(Beginning of Extracted information)
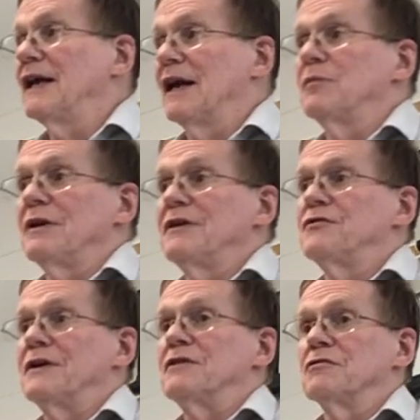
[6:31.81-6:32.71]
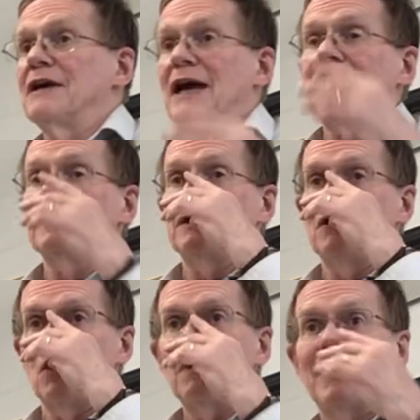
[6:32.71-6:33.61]
and I believe in reality,
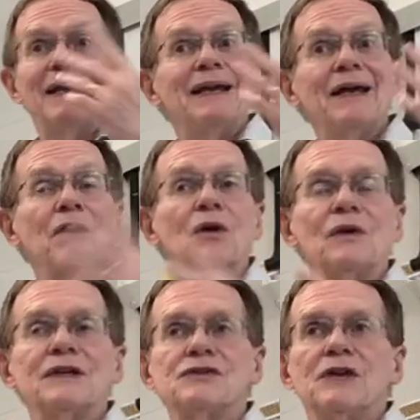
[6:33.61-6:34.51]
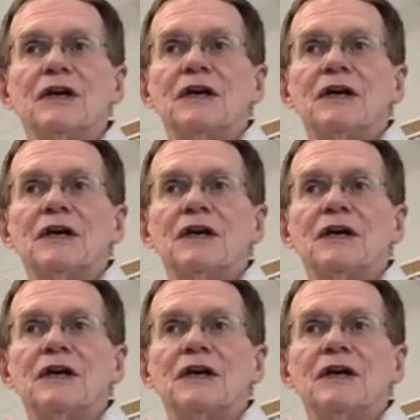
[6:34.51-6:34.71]
nobody in hell is.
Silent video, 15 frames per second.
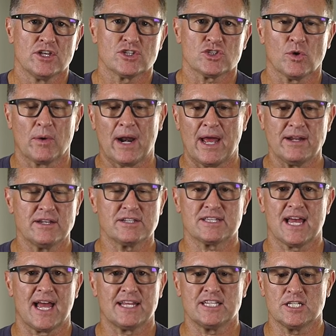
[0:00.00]
So when I
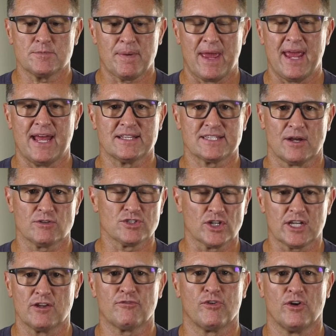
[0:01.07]
designed these pants, I was
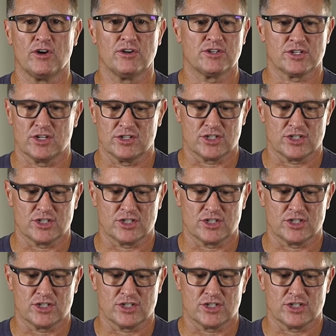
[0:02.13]
looking to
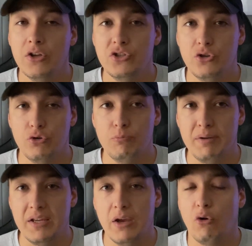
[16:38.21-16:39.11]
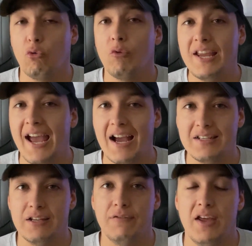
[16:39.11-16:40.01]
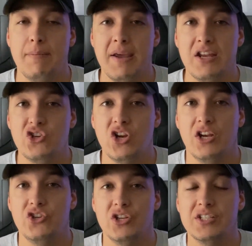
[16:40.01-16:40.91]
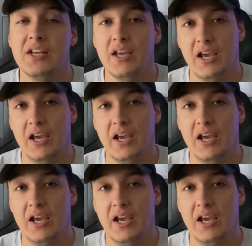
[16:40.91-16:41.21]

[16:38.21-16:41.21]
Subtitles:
to be reactive and make changes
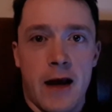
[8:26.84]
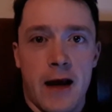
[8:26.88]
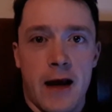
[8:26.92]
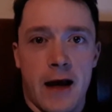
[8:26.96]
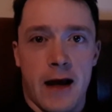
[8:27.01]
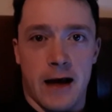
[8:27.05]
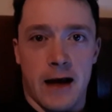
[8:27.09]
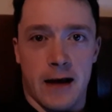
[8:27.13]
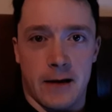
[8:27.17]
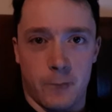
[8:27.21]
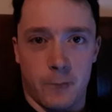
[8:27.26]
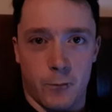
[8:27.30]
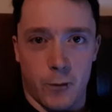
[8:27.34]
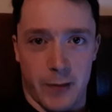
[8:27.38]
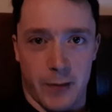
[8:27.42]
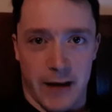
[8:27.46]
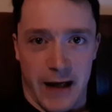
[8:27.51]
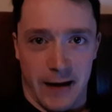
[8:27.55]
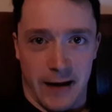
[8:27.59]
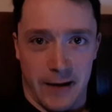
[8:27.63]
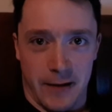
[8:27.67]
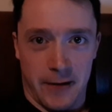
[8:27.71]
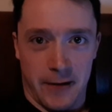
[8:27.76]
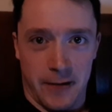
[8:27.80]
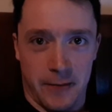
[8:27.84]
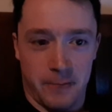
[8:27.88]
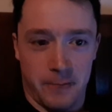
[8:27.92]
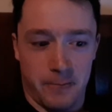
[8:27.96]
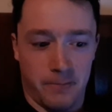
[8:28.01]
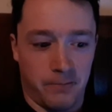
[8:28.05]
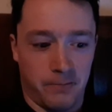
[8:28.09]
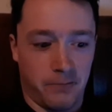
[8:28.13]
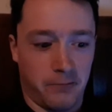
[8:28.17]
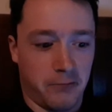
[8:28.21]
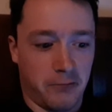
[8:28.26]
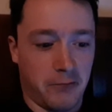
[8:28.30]
And we're back.
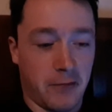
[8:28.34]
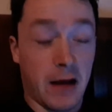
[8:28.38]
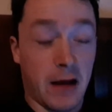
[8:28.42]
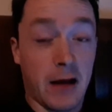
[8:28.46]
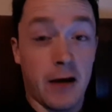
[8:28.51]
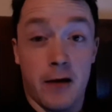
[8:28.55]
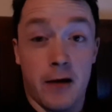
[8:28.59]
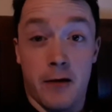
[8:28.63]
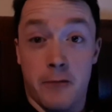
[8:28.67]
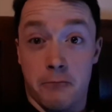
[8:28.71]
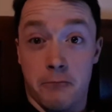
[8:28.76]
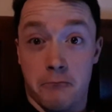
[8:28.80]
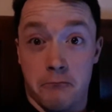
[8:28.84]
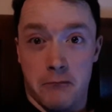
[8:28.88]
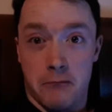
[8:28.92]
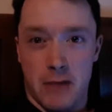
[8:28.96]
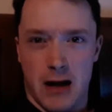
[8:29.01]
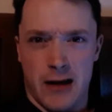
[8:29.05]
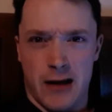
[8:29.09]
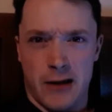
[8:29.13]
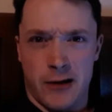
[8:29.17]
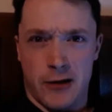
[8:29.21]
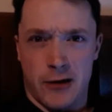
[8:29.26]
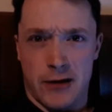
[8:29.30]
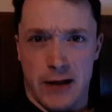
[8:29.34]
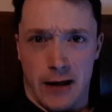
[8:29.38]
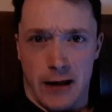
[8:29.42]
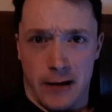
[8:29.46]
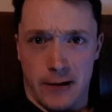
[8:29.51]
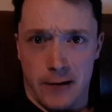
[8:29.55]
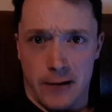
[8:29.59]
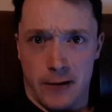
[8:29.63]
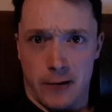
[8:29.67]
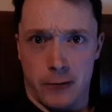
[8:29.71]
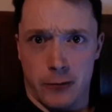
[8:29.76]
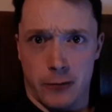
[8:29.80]
Minor
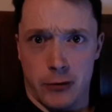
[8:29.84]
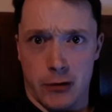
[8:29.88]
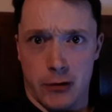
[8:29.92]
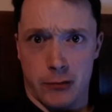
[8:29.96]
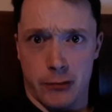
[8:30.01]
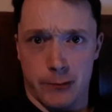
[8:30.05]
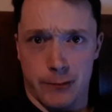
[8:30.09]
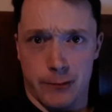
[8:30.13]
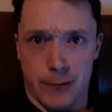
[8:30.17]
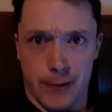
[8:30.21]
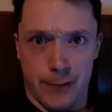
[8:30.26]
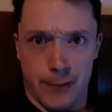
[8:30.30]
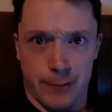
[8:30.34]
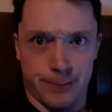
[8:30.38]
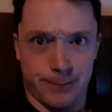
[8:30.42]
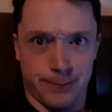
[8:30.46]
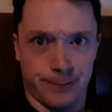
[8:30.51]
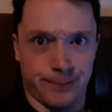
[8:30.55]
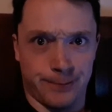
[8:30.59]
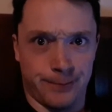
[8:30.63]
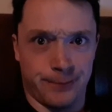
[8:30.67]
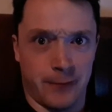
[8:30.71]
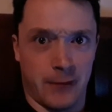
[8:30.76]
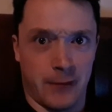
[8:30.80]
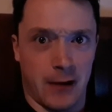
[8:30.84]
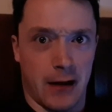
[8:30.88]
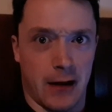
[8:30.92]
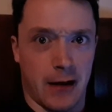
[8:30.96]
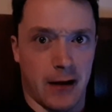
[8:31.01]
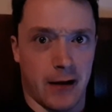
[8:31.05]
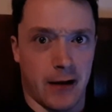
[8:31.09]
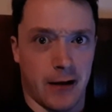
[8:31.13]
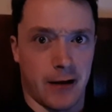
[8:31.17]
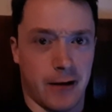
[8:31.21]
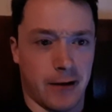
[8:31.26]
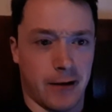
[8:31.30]
technical problems.
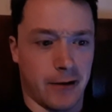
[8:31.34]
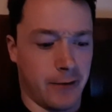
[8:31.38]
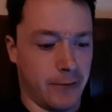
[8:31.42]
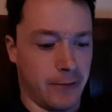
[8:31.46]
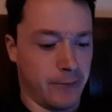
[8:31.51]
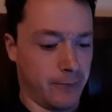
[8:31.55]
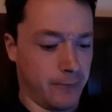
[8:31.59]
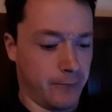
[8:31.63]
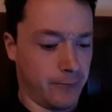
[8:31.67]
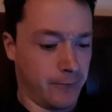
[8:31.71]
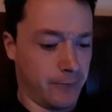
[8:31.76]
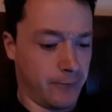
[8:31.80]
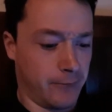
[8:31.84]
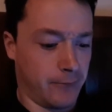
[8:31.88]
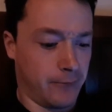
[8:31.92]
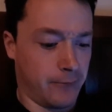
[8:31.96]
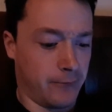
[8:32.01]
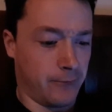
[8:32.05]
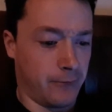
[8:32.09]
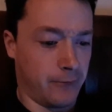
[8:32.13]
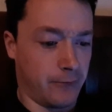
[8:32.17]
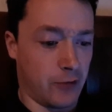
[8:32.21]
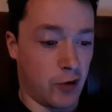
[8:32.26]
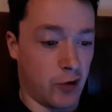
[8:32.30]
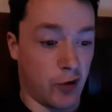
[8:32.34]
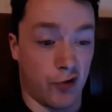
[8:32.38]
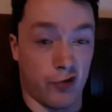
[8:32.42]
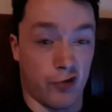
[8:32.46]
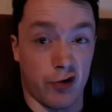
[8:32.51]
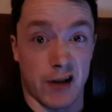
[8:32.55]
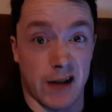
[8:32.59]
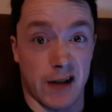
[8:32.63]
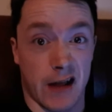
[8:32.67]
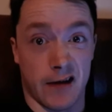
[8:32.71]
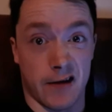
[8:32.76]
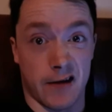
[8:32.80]
Just
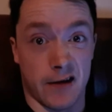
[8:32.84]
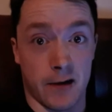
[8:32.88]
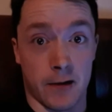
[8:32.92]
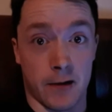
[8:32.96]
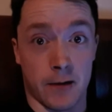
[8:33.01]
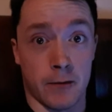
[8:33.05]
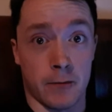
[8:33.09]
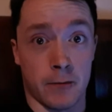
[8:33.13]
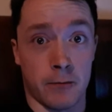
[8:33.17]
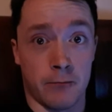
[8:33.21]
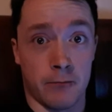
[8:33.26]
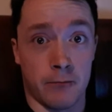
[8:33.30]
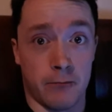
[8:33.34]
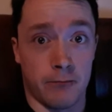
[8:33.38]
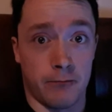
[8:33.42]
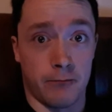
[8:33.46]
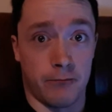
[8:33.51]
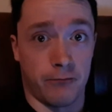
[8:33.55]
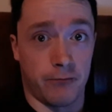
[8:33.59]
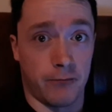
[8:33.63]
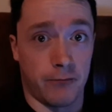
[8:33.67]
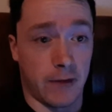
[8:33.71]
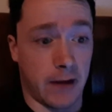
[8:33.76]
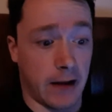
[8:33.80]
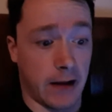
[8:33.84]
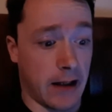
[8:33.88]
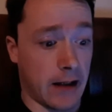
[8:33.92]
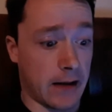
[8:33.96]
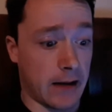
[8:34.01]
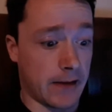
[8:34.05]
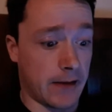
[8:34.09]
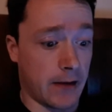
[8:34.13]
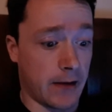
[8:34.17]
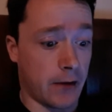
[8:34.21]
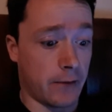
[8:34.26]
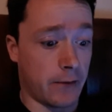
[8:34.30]
reset the
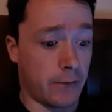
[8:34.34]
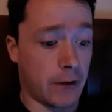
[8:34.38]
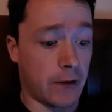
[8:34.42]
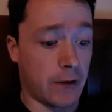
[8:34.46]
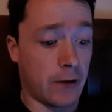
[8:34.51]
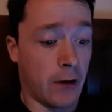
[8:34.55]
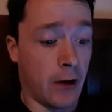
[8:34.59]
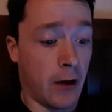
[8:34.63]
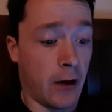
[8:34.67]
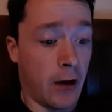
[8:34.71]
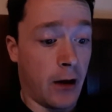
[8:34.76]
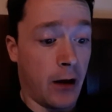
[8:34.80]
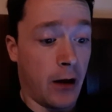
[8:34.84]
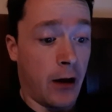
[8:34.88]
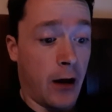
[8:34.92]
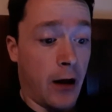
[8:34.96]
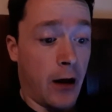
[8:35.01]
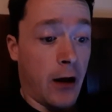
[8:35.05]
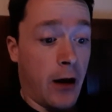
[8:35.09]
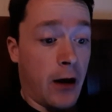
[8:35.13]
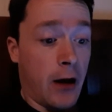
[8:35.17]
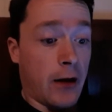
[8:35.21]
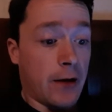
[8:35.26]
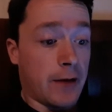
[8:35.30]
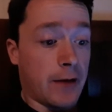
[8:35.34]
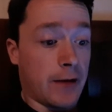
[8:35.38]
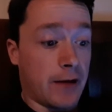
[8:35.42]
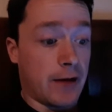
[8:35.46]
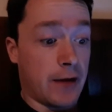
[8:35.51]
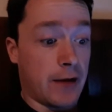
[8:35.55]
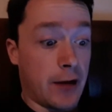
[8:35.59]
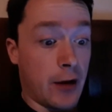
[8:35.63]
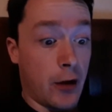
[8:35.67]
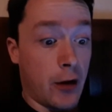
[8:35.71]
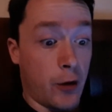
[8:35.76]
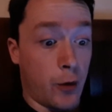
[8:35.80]
calcium IV.
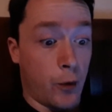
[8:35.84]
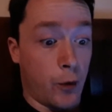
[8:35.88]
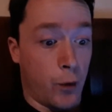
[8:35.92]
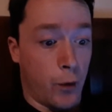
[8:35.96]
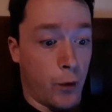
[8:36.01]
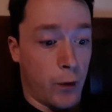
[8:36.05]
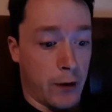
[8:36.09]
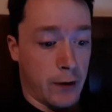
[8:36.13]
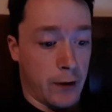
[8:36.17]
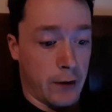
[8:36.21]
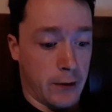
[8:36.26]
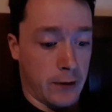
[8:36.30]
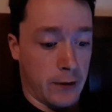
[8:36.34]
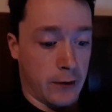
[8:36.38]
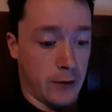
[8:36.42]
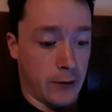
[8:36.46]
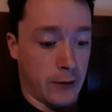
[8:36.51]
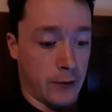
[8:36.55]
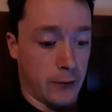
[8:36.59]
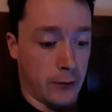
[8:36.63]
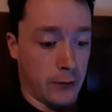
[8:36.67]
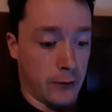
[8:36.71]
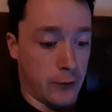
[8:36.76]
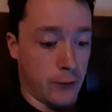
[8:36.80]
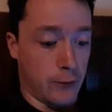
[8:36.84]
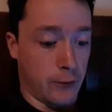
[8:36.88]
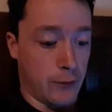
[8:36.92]
So, to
(End of Extracted information)
**What you have to do:** Set down the records precisely as they appear. Any picture stays out.

**Task answer:**
[6:31.81-6:32.71]
[6:32.71-6:33.61]
and I believe in reality,
[6:33.61-6:34.51]
[6:34.51-6:34.71]
nobody in hell is.
Silent video, 15 frames per second.
[0:00.00]
So when I
[0:01.07]
designed these pants, I was
[0:02.13]
looking to
[16:38.21-16:39.11]
[16:39.11-16:40.01]
[16:40.01-16:40.91]
[16:40.91-16:41.21]

[16:38.21-16:41.21]
Subtitles:
to be reactive and make changes
[8:26.84]
[8:26.88]
[8:26.92]
[8:26.96]
[8:27.01]
[8:27.05]
[8:27.09]
[8:27.13]
[8:27.17]
[8:27.21]
[8:27.26]
[8:27.30]
[8:27.34]
[8:27.38]
[8:27.42]
[8:27.46]
[8:27.51]
[8:27.55]
[8:27.59]
[8:27.63]
[8:27.67]
[8:27.71]
[8:27.76]
[8:27.80]
[8:27.84]
[8:27.88]
[8:27.92]
[8:27.96]
[8:28.01]
[8:28.05]
[8:28.09]
[8:28.13]
[8:28.17]
[8:28.21]
[8:28.26]
[8:28.30]
And we're back.
[8:28.34]
[8:28.38]
[8:28.42]
[8:28.46]
[8:28.51]
[8:28.55]
[8:28.59]
[8:28.63]
[8:28.67]
[8:28.71]
[8:28.76]
[8:28.80]
[8:28.84]
[8:28.88]
[8:28.92]
[8:28.96]
[8:29.01]
[8:29.05]
[8:29.09]
[8:29.13]
[8:29.17]
[8:29.21]
[8:29.26]
[8:29.30]
[8:29.34]
[8:29.38]
[8:29.42]
[8:29.46]
[8:29.51]
[8:29.55]
[8:29.59]
[8:29.63]
[8:29.67]
[8:29.71]
[8:29.76]
[8:29.80]
Minor
[8:29.84]
[8:29.88]
[8:29.92]
[8:29.96]
[8:30.01]
[8:30.05]
[8:30.09]
[8:30.13]
[8:30.17]
[8:30.21]
[8:30.26]
[8:30.30]
[8:30.34]
[8:30.38]
[8:30.42]
[8:30.46]
[8:30.51]
[8:30.55]
[8:30.59]
[8:30.63]
[8:30.67]
[8:30.71]
[8:30.76]
[8:30.80]
[8:30.84]
[8:30.88]
[8:30.92]
[8:30.96]
[8:31.01]
[8:31.05]
[8:31.09]
[8:31.13]
[8:31.17]
[8:31.21]
[8:31.26]
[8:31.30]
technical problems.
[8:31.34]
[8:31.38]
[8:31.42]
[8:31.46]
[8:31.51]
[8:31.55]
[8:31.59]
[8:31.63]
[8:31.67]
[8:31.71]
[8:31.76]
[8:31.80]
[8:31.84]
[8:31.88]
[8:31.92]
[8:31.96]
[8:32.01]
[8:32.05]
[8:32.09]
[8:32.13]
[8:32.17]
[8:32.21]
[8:32.26]
[8:32.30]
[8:32.34]
[8:32.38]
[8:32.42]
[8:32.46]
[8:32.51]
[8:32.55]
[8:32.59]
[8:32.63]
[8:32.67]
[8:32.71]
[8:32.76]
[8:32.80]
Just
[8:32.84]
[8:32.88]
[8:32.92]
[8:32.96]
[8:33.01]
[8:33.05]
[8:33.09]
[8:33.13]
[8:33.17]
[8:33.21]
[8:33.26]
[8:33.30]
[8:33.34]
[8:33.38]
[8:33.42]
[8:33.46]
[8:33.51]
[8:33.55]
[8:33.59]
[8:33.63]
[8:33.67]
[8:33.71]
[8:33.76]
[8:33.80]
[8:33.84]
[8:33.88]
[8:33.92]
[8:33.96]
[8:34.01]
[8:34.05]
[8:34.09]
[8:34.13]
[8:34.17]
[8:34.21]
[8:34.26]
[8:34.30]
reset the
[8:34.34]
[8:34.38]
[8:34.42]
[8:34.46]
[8:34.51]
[8:34.55]
[8:34.59]
[8:34.63]
[8:34.67]
[8:34.71]
[8:34.76]
[8:34.80]
[8:34.84]
[8:34.88]
[8:34.92]
[8:34.96]
[8:35.01]
[8:35.05]
[8:35.09]
[8:35.13]
[8:35.17]
[8:35.21]
[8:35.26]
[8:35.30]
[8:35.34]
[8:35.38]
[8:35.42]
[8:35.46]
[8:35.51]
[8:35.55]
[8:35.59]
[8:35.63]
[8:35.67]
[8:35.71]
[8:35.76]
[8:35.80]
calcium IV.
[8:35.84]
[8:35.88]
[8:35.92]
[8:35.96]
[8:36.01]
[8:36.05]
[8:36.09]
[8:36.13]
[8:36.17]
[8:36.21]
[8:36.26]
[8:36.30]
[8:36.34]
[8:36.38]
[8:36.42]
[8:36.46]
[8:36.51]
[8:36.55]
[8:36.59]
[8:36.63]
[8:36.67]
[8:36.71]
[8:36.76]
[8:36.80]
[8:36.84]
[8:36.88]
[8:36.92]
So, to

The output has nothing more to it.